(Saved entries)
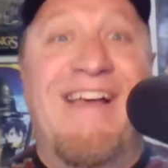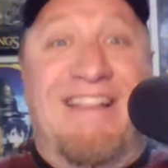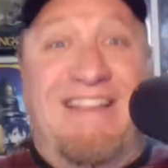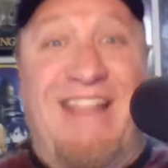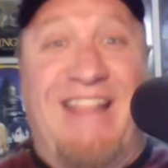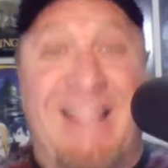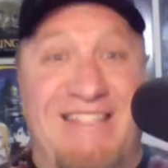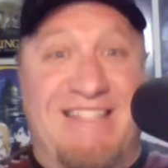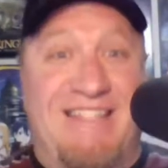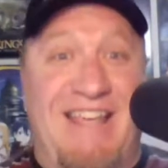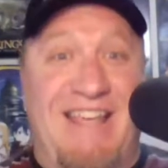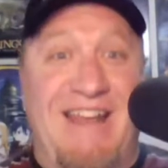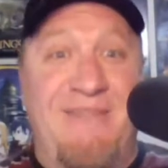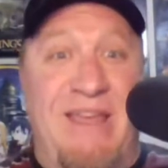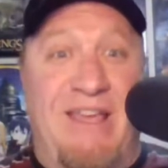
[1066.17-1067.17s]
this is
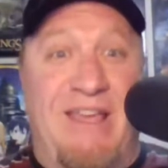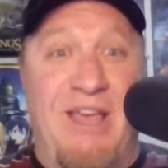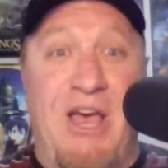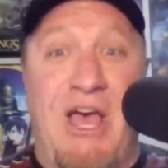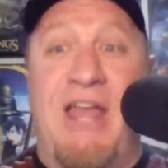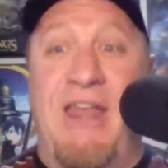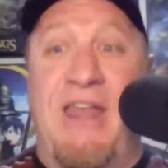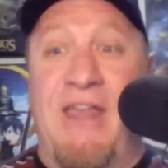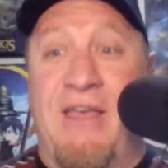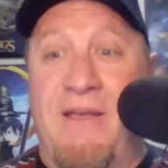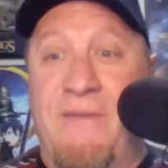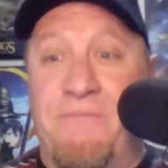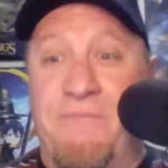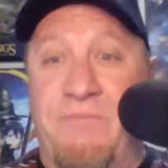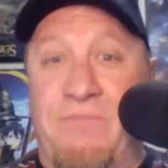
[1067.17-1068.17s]
going to be good.
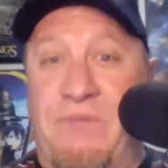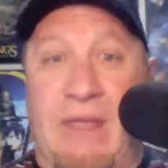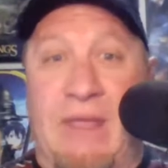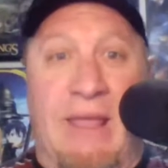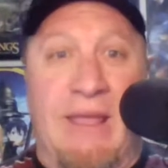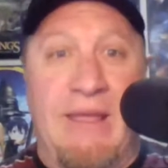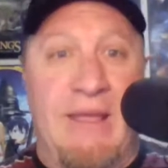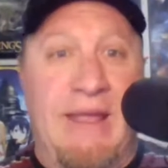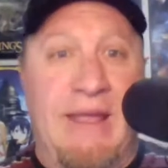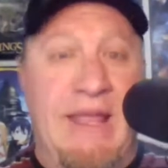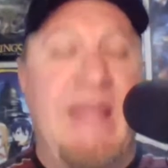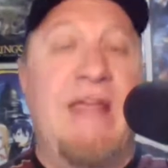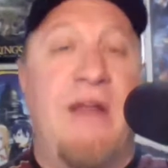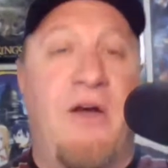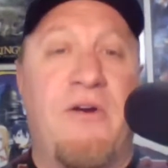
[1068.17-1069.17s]

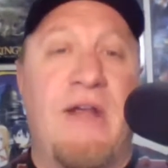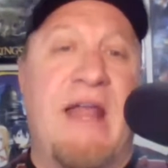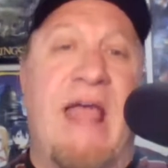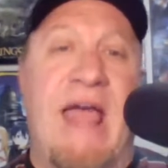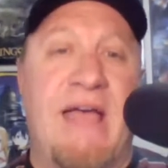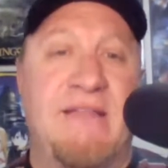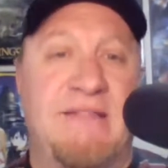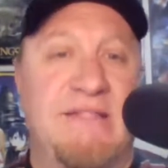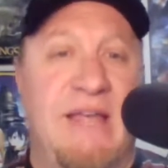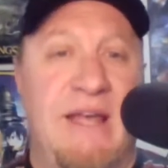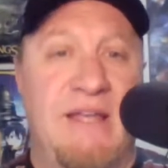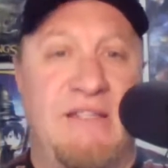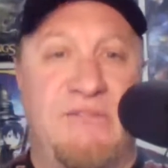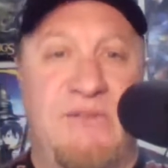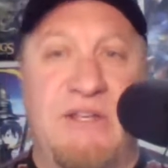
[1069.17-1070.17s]
He already had
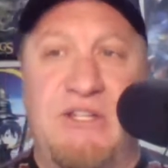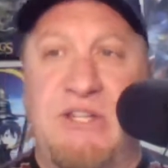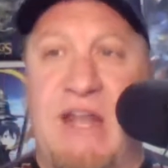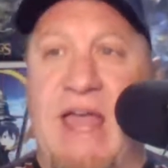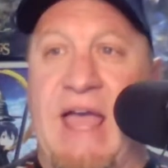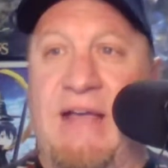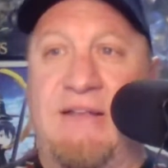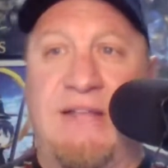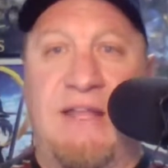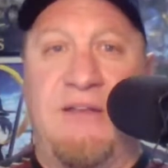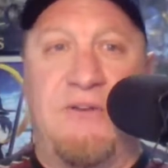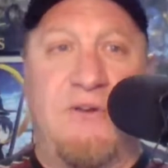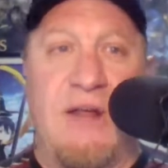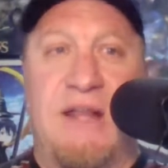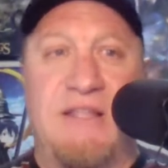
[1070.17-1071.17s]
science fiction acting
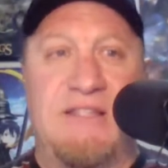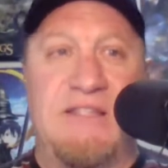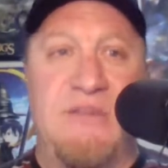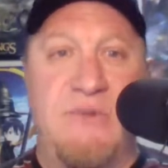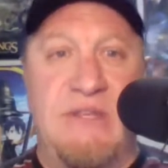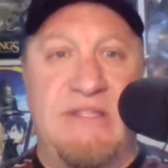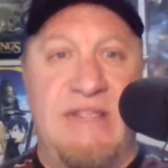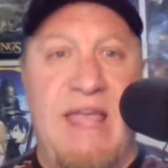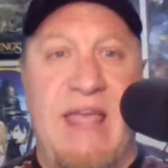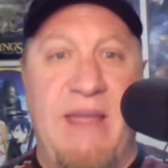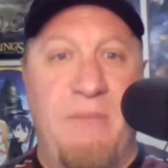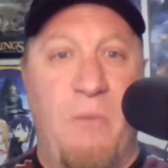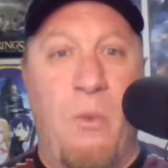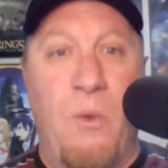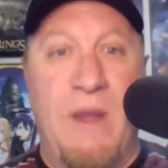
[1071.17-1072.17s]
credits to his
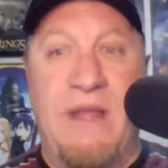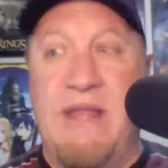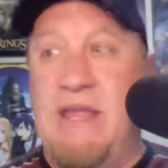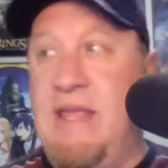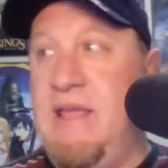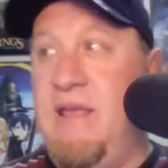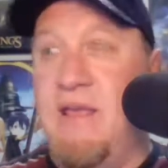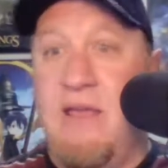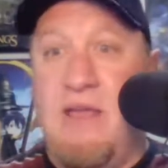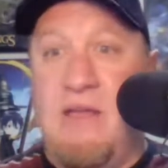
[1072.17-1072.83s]
name when he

## YOUR TASK
Only the records are wanted, copied exactly, with the pictures dropped.

## TASK OUTPUT
[1066.17-1067.17s]
this is
[1067.17-1068.17s]
going to be good.
[1068.17-1069.17s]

[1069.17-1070.17s]
He already had
[1070.17-1071.17s]
science fiction acting
[1071.17-1072.17s]
credits to his
[1072.17-1072.83s]
name when he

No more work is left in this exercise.